___ DATA LISTING ___

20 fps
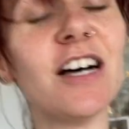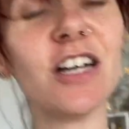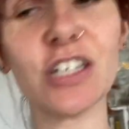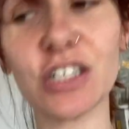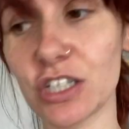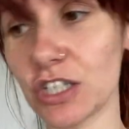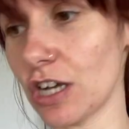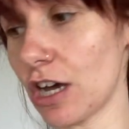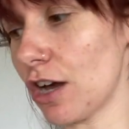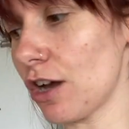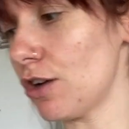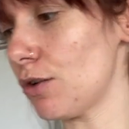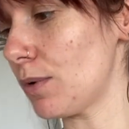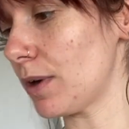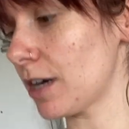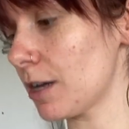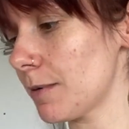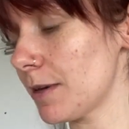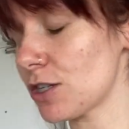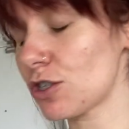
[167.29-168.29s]
So we're
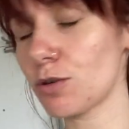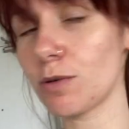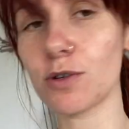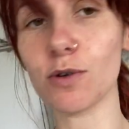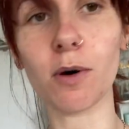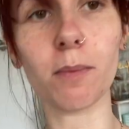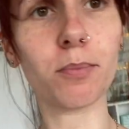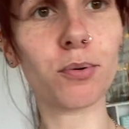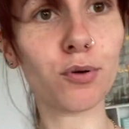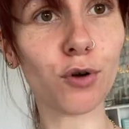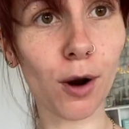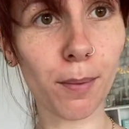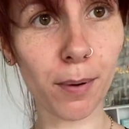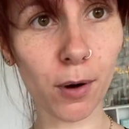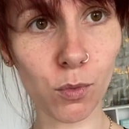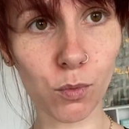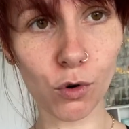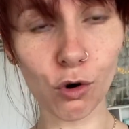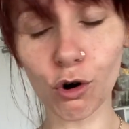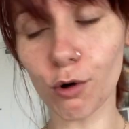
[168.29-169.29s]
gonna make sure we do a proper
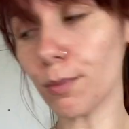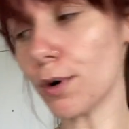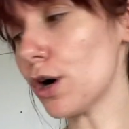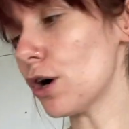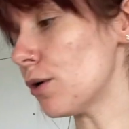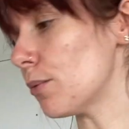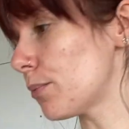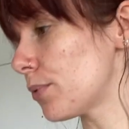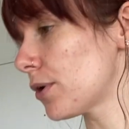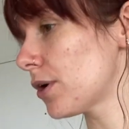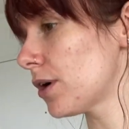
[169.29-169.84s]
warm-up.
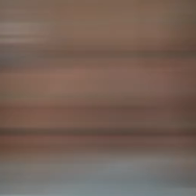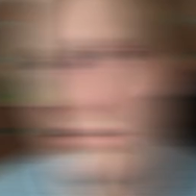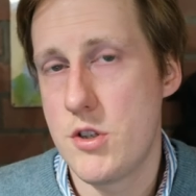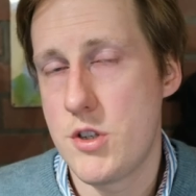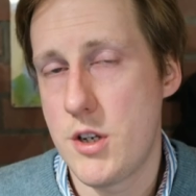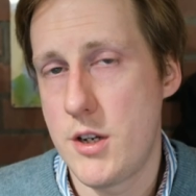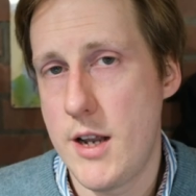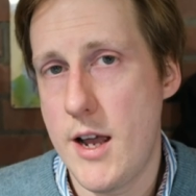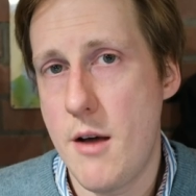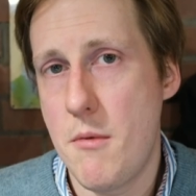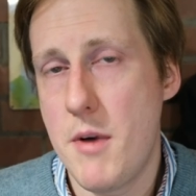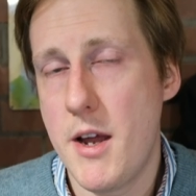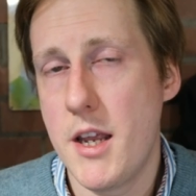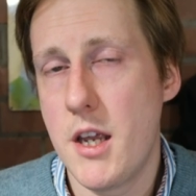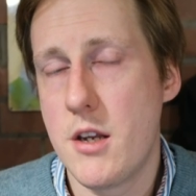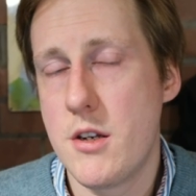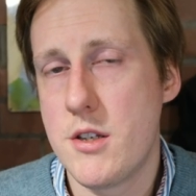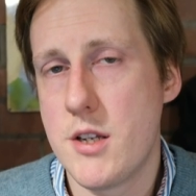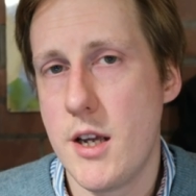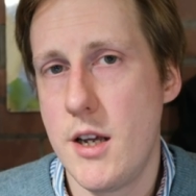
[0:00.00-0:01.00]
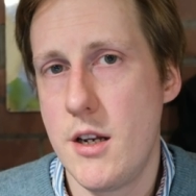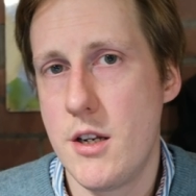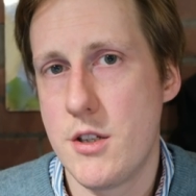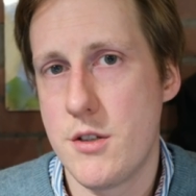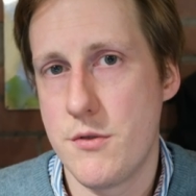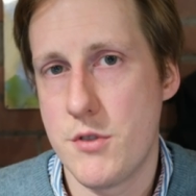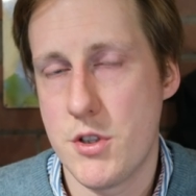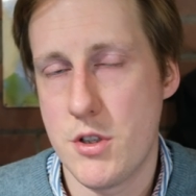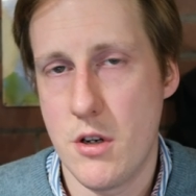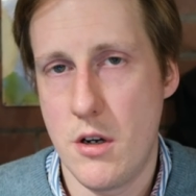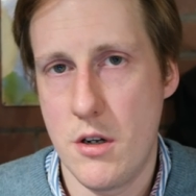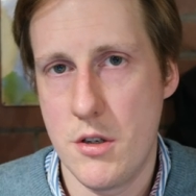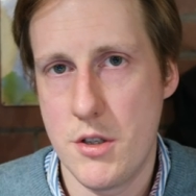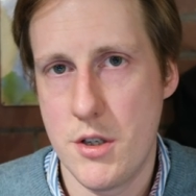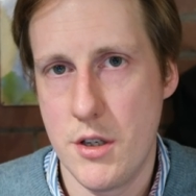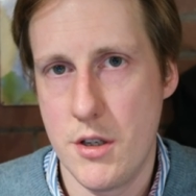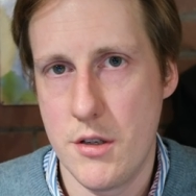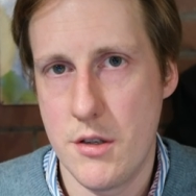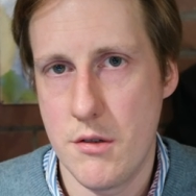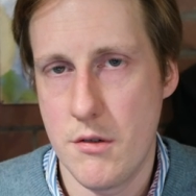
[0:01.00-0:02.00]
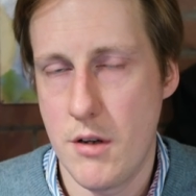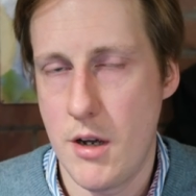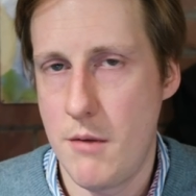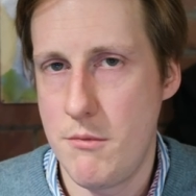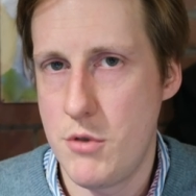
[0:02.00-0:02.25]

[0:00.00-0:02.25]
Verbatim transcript: So now my containers have started.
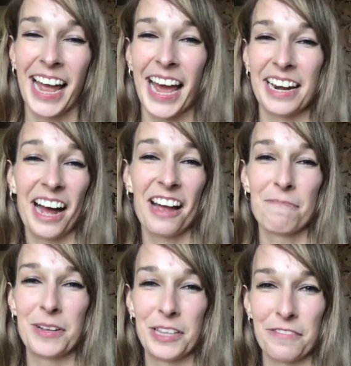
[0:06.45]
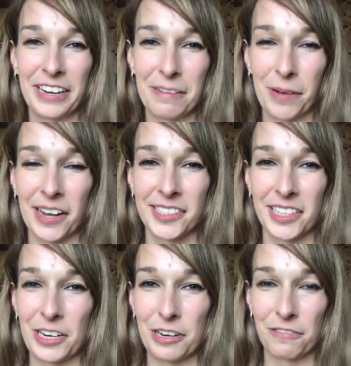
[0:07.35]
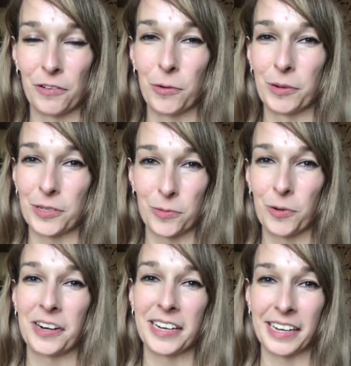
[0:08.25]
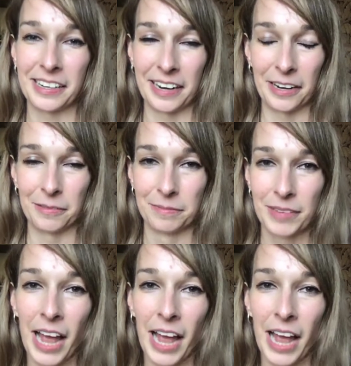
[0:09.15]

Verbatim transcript: and I've been living in Barcelona for almost one year now.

___

» ACTIVITY
Show, from the listing above, every line holding the word "Verbatim".

» ANSWER AREA
Verbatim transcript: So now my containers have started.
Verbatim transcript: and I've been living in Barcelona for almost one year now.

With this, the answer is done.